### Task brief
Please return exactly the line that contains "[0:10.00-0:11.00]" and every line after it, through the last line of the records below, with no pictures.
== Exercise inputs ==
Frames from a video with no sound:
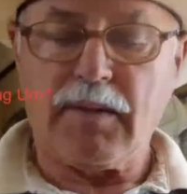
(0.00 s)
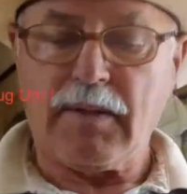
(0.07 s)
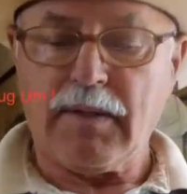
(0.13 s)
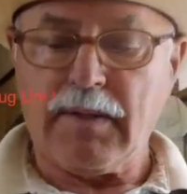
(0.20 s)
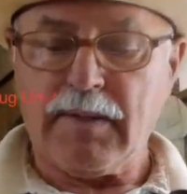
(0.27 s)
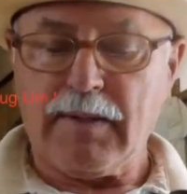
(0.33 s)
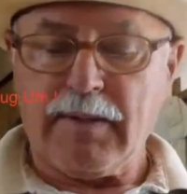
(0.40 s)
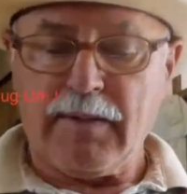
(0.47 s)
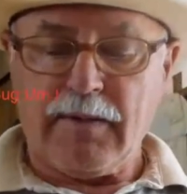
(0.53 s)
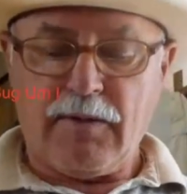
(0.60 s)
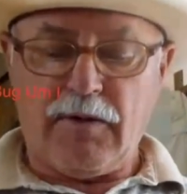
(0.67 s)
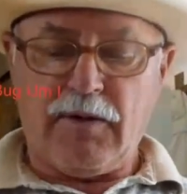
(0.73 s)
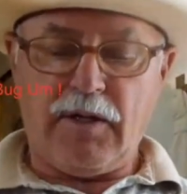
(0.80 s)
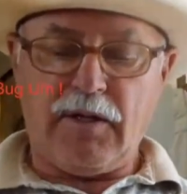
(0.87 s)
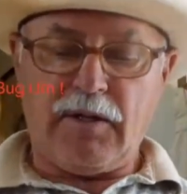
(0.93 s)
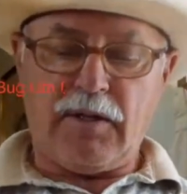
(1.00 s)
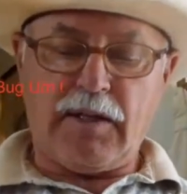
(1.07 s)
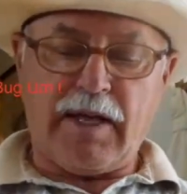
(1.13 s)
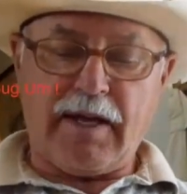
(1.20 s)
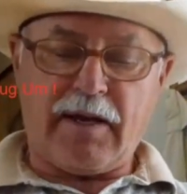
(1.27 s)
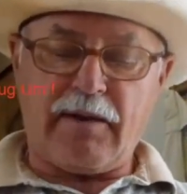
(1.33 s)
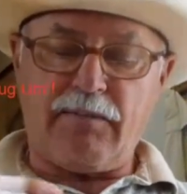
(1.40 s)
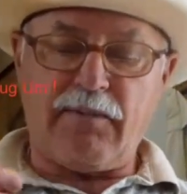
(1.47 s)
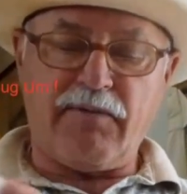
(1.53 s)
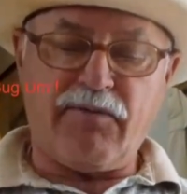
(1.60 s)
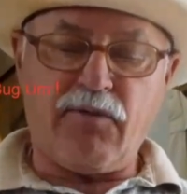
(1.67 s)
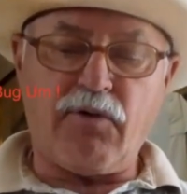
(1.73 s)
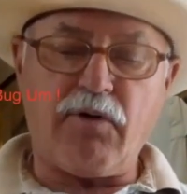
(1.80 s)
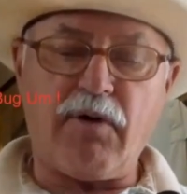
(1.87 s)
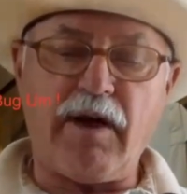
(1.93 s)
You either lack it before or after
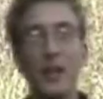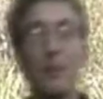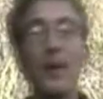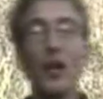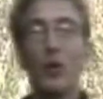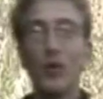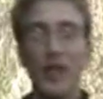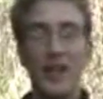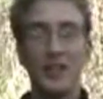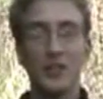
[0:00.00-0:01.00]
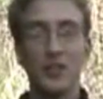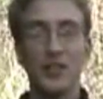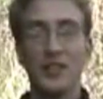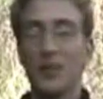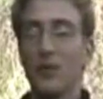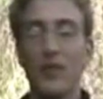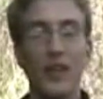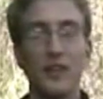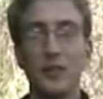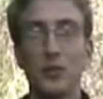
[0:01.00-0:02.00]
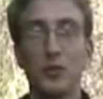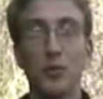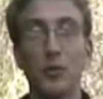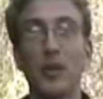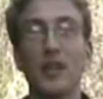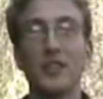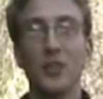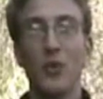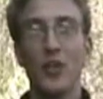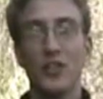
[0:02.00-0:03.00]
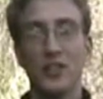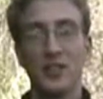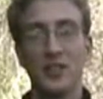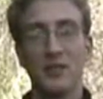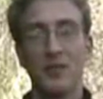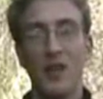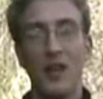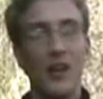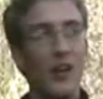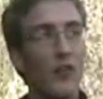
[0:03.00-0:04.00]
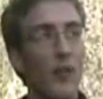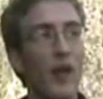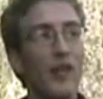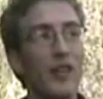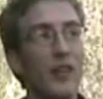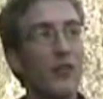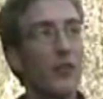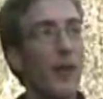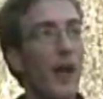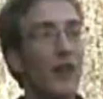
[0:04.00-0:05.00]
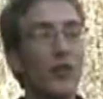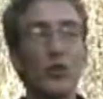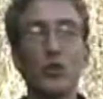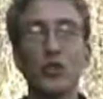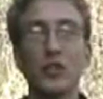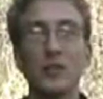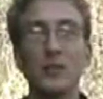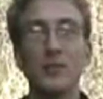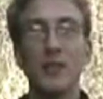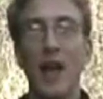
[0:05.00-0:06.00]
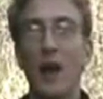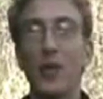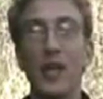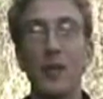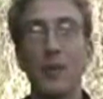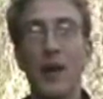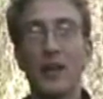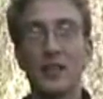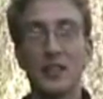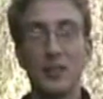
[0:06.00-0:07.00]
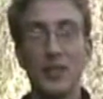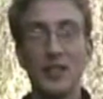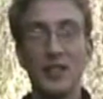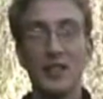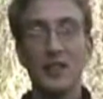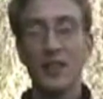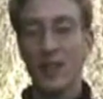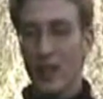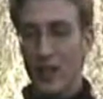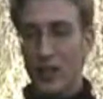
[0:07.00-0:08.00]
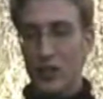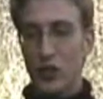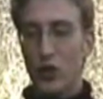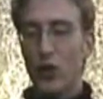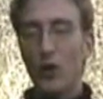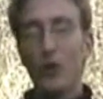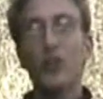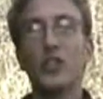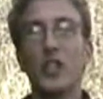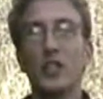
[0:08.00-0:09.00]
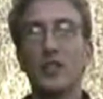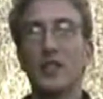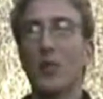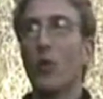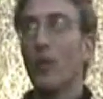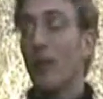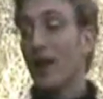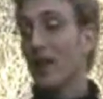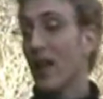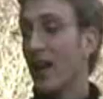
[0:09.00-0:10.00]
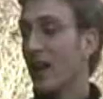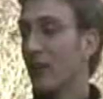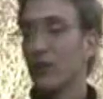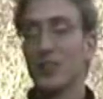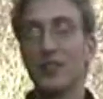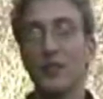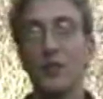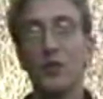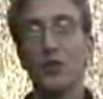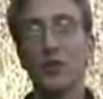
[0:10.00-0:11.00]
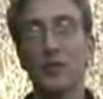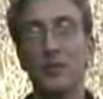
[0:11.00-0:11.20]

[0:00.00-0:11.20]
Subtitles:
it may hold answers to some of life's most perplexing questions. Everything from evolution to how we came about as a species, to current Earth changes and what might lie ahead for us in the future.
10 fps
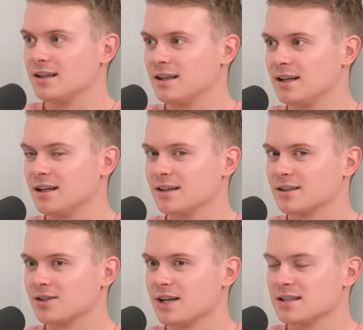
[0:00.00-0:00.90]
Yeah,
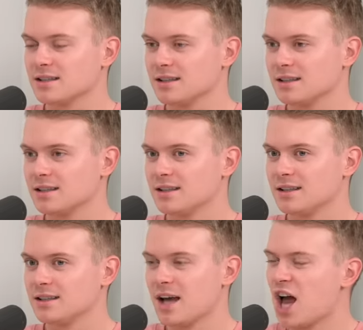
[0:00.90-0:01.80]
crazy.
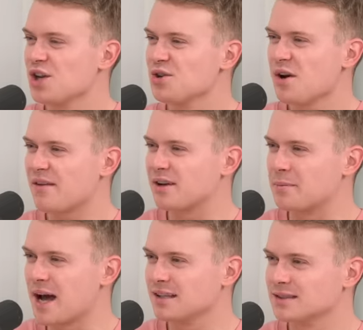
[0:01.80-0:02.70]
You don't have any
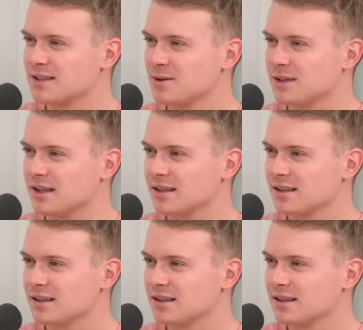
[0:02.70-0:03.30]
pets, do you?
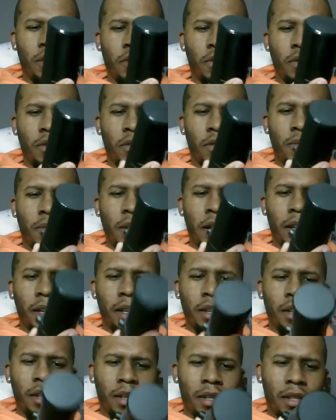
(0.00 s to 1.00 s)
for the mic.
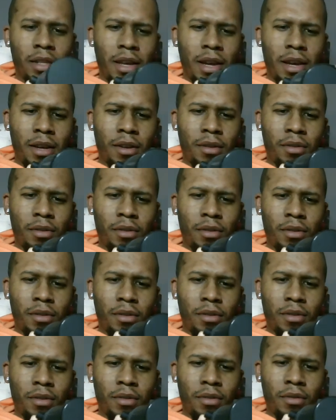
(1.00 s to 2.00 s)
You hit that.
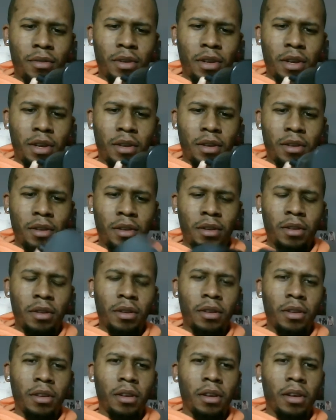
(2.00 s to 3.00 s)
Okay.
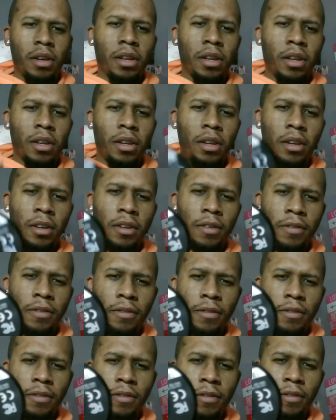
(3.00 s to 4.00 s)
Underneath,
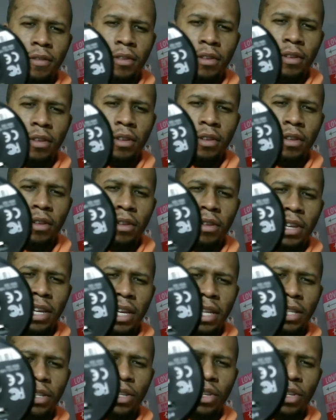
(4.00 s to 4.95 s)
you got some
===
### Exercise output
[0:10.00-0:11.00]
[0:11.00-0:11.20]

[0:00.00-0:11.20]
Subtitles:
it may hold answers to some of life's most perplexing questions. Everything from evolution to how we came about as a species, to current Earth changes and what might lie ahead for us in the future.
10 fps
[0:00.00-0:00.90]
Yeah,
[0:00.90-0:01.80]
crazy.
[0:01.80-0:02.70]
You don't have any
[0:02.70-0:03.30]
pets, do you?
(0.00 s to 1.00 s)
for the mic.
(1.00 s to 2.00 s)
You hit that.
(2.00 s to 3.00 s)
Okay.
(3.00 s to 4.00 s)
Underneath,
(4.00 s to 4.95 s)
you got some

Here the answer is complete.